And that was the full result of dmesg ("bug"'s lines). 

But I thinked, that it's easy the bug to reproduce..... It is not so easy.
Today reads the drive the disk after suspend too.
I try to reproduce the bug with disk in the drive before suspend.

And that comes periodically in dmesg (sr0 is that drive):

Buffer I/O error on device sr0, logical block 0
Buffer I/O error on device sr0, logical block 1
Buffer I/O error on device sr0, logical block 2
Buffer I/O error on device sr0, logical block 3
Buffer I/O error on device sr0, logical block 0
Buffer I/O error on device sr0, logical block 8
Buffer I/O error on device sr0, logical block 8
Buffer I/O error on device sr0, logical block 16
Buffer I/O error on device sr0, logical block 16
Comment 3 Tejun Heo 2008-03-08 21:36:56 UTC
Hmmm... that was all of dmesg, weird.  Can you please post /var/log/boot.msg then?  I wanna see kernel boot messages.
Comment 4 Ilya 2008-03-14 00:25:02 UTC
Created attachment 15260 [details]
kernel boot log
Comment 5 Tejun Heo 2008-03-17 23:51:01 UTC
Can you please do the following.

* suspend and resume (sr0 becomes dead)
* disconnect power from the drive
* reconnect power to the drive
* "echo - - - > /sys/class/scsi_host/host1/scan"
* kernel will go and try to probe the port again, wait for it to finish and post the resulting kernel log here.
Comment 6 Ilya 2008-03-22 02:39:05 UTC
(In reply to comment #5)
> Can you please do the following.
> 
> * suspend and resume (sr0 becomes dead)

done.
But it becomes dead, only by a long pause between suspend and resume, but I'm not sure. I tryed it 3 times and was all ok. But then I have suspend for a night. And now, when I resumed the PC, sr0 became dead.
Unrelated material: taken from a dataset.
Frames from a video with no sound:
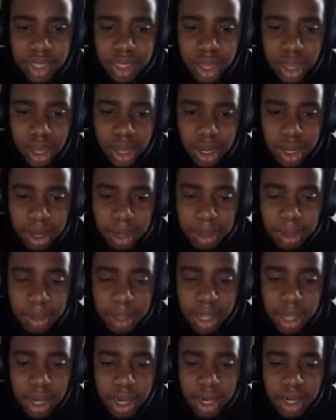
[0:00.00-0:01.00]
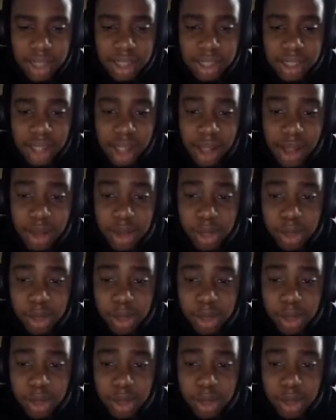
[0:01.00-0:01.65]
Um, I don't know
> * disconnect power from the drive
> * reconnect power to the drive
> * "echo - - - > /sys/class/scsi_host/host1/scan"
> * kernel will go and try to probe the port again, wait for it to finish and
> post the resulting kernel log here.
> 

After that it works ok. hier is the log. (Buffer I/O error....... hier have I tryed to mount a drive).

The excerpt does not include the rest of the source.